The closed GoType interface admits 11 concrete shapes:
BasicType, NamedType, PointerType, SliceType,
ArrayType, MapType, ChanType, FuncType, EllipsisType,
InterfaceType, StructType. The set is closed: phase 5's type
mapping is a closed switch over these, and a new shape requires
both a parser update and an explicit mapping decision.

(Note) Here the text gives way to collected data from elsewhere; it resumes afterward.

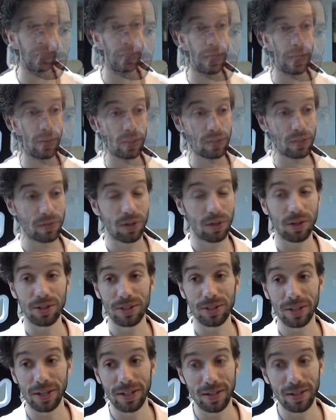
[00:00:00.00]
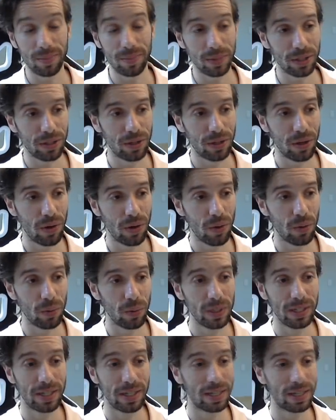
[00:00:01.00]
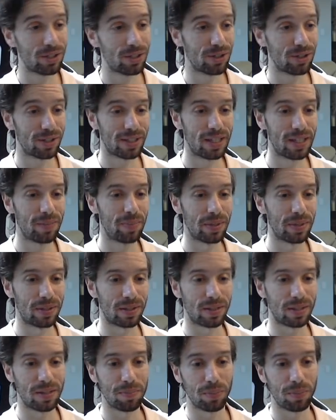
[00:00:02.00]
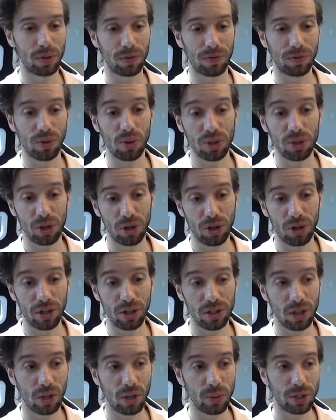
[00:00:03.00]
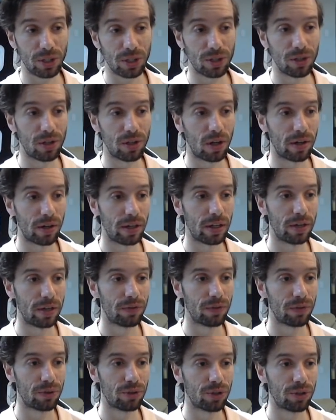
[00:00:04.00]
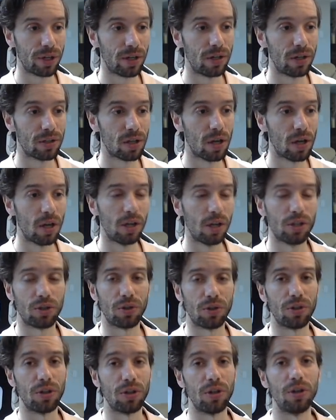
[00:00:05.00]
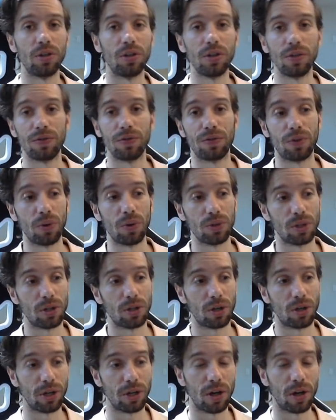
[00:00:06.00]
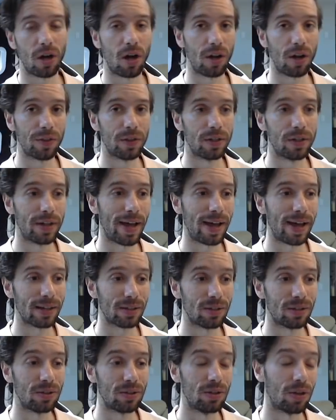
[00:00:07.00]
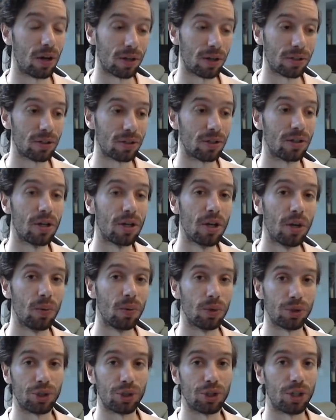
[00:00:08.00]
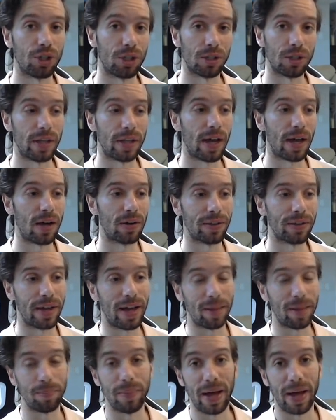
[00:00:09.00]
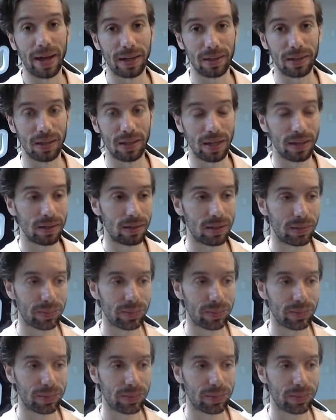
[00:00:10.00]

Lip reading: Now, as far as items go, we can just keep it simple. Frozen Heart is always good on infiltrators, so an early Frozen Heart on the Nocturne will shut down that backline.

The decision to keep InterfaceType and StructType as opaque
Source string (the raw interface{...} / struct{...} text)
rather than expanding their bodies follows from how rarely
anonymous interface/struct literals appear in real Go module
surfaces. The 24-module fixture corpus produces fewer than 30
total occurrences across all packages. Phase 5 can decide
case-by-case whether to re-parse those bodies; the schema does
not pay storage for the common case.
The type-expression grammar follows Go's source-form syntax
exactly. The parser is a hand-rolled recursive descent (no
go/parser dependency, which would pull in the full AST and
position machinery for ~30 tokens of input). The grammar's two
ambiguities -- Foo[T] (generic instantiation vs. array literal)
and func() T (result type vs. statement) -- are resolved by
context: [ after an identifier always opens a type-arg list
since we are parsing a type expression. func() followed by a
type-startable token always names a result.
The send-only-channel form chan<- T is parsed differently from
the receive-only <-chan T: the recv form is detected by an
initial <- lexeme that must be followed by chan, while the
send form is the chan keyword followed by <- followed by a
type. This matches Go's source grammar.
Generic instantiation uses the same [T1, T2, ...] syntax. The
parser emits NamedType.TypeArgs populated with the parsed type
expressions. Phase 5's monomorphiser will consume this to drive
per-instantiation wrapper synthesis (phase 15 expands
monomorphisation explicitly; phase 4 just records the args).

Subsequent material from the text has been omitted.